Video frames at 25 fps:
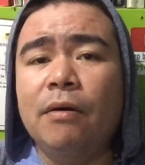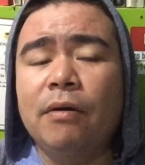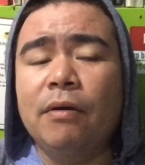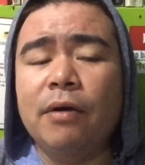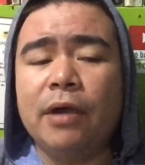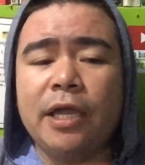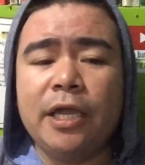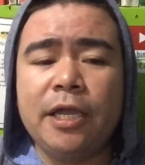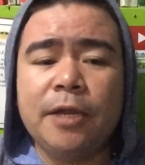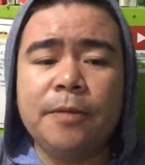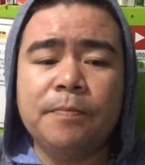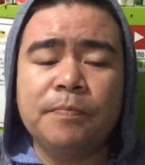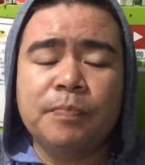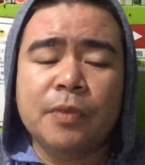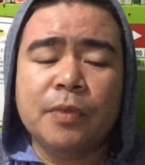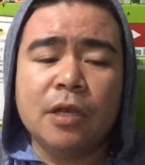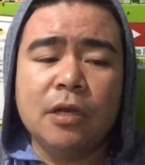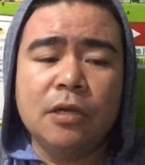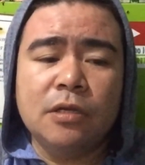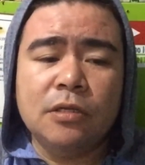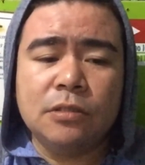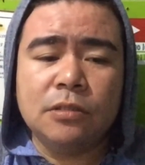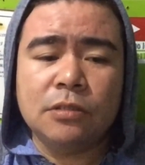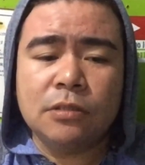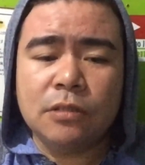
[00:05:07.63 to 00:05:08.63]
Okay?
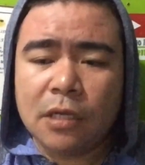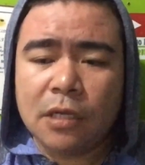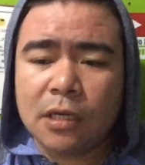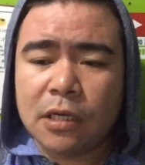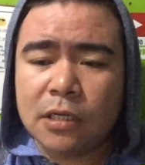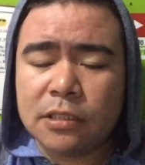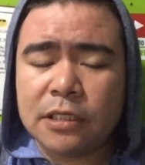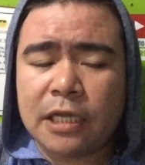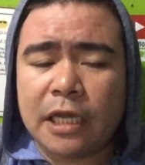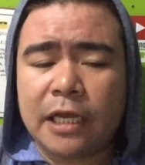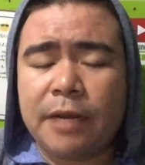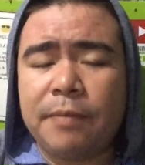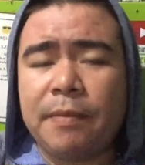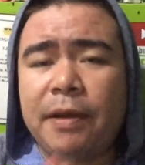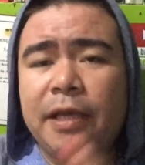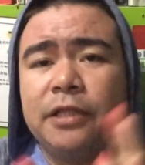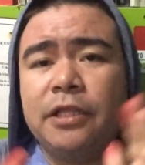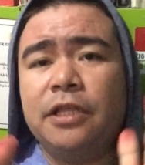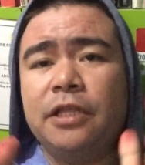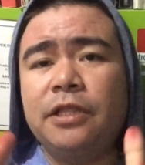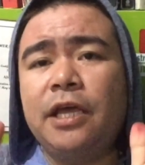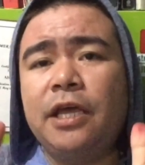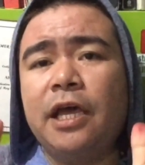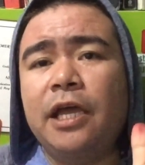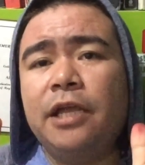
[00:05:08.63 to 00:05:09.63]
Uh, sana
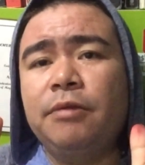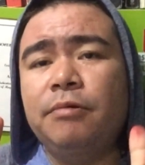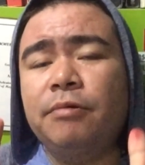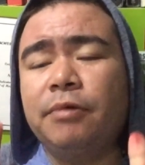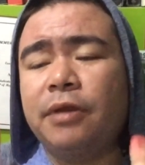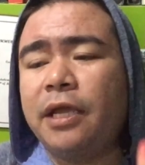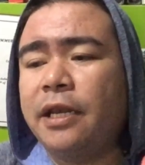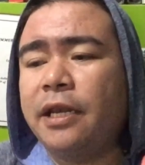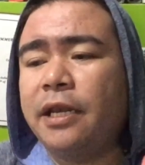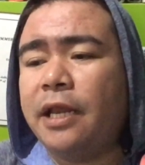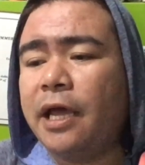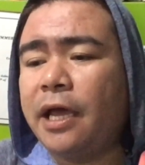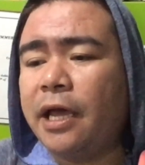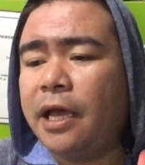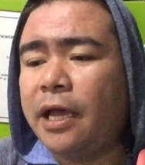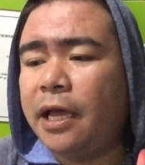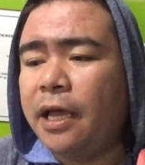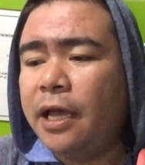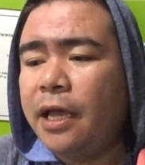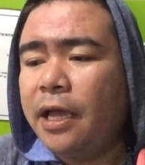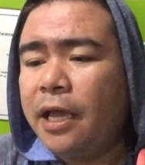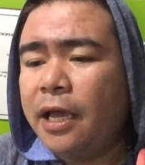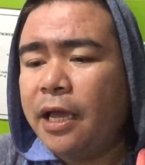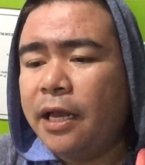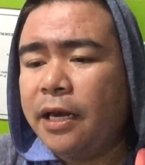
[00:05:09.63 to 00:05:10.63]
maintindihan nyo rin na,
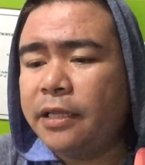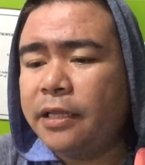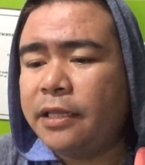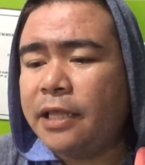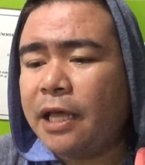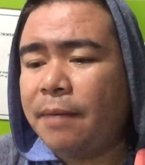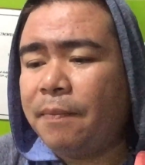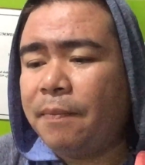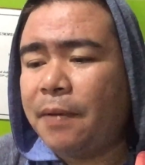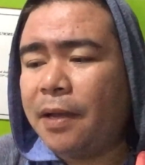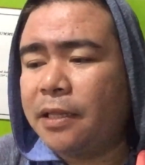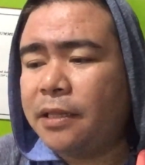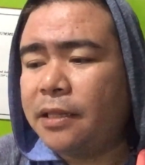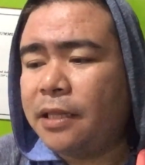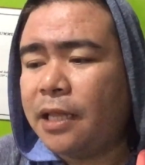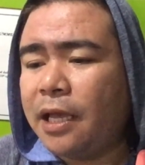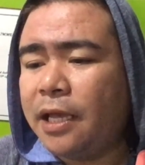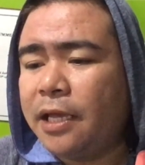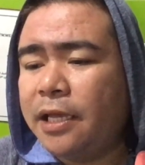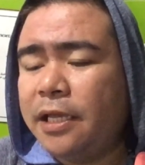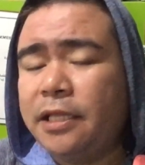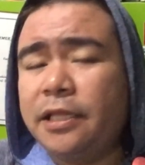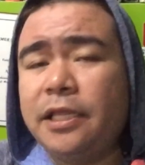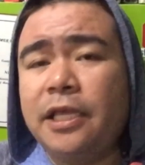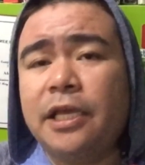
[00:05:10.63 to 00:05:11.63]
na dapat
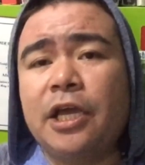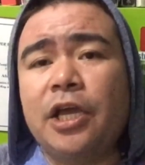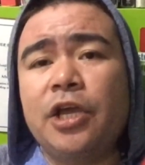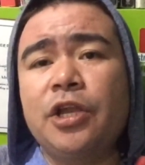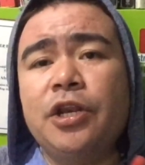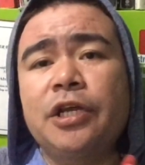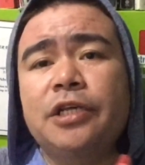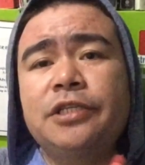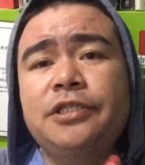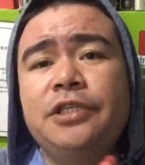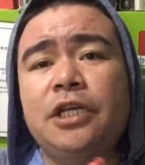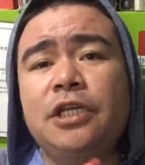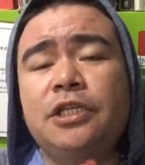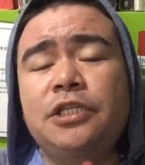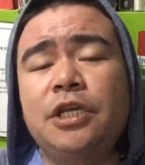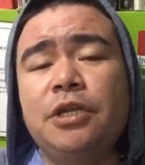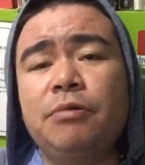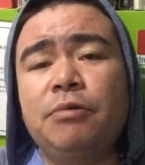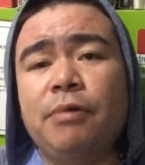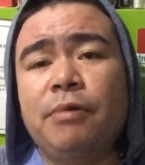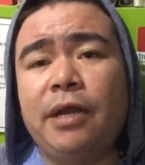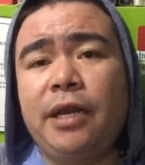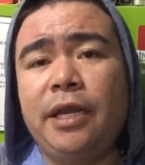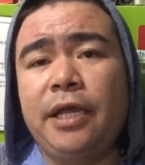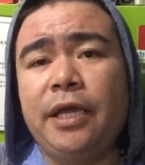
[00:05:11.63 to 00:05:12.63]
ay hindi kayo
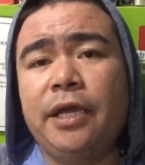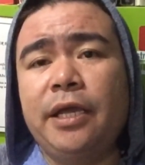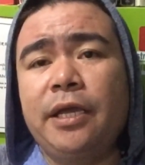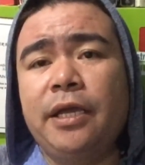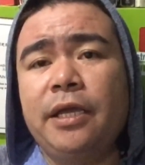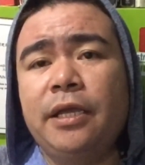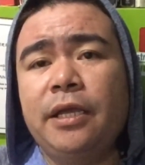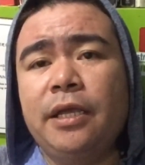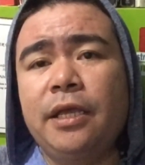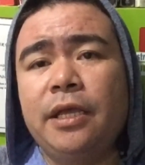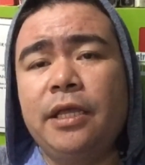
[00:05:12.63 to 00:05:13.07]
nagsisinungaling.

--------------------

▶ _What you will do_
Each record needs to be reproduced exactly, and no image should be carried over.

▶ _Response to the task_
Video frames at 25 fps:
[00:05:07.63 to 00:05:08.63]
Okay?
[00:05:08.63 to 00:05:09.63]
Uh, sana
[00:05:09.63 to 00:05:10.63]
maintindihan nyo rin na,
[00:05:10.63 to 00:05:11.63]
na dapat
[00:05:11.63 to 00:05:12.63]
ay hindi kayo
[00:05:12.63 to 00:05:13.07]
nagsisinungaling.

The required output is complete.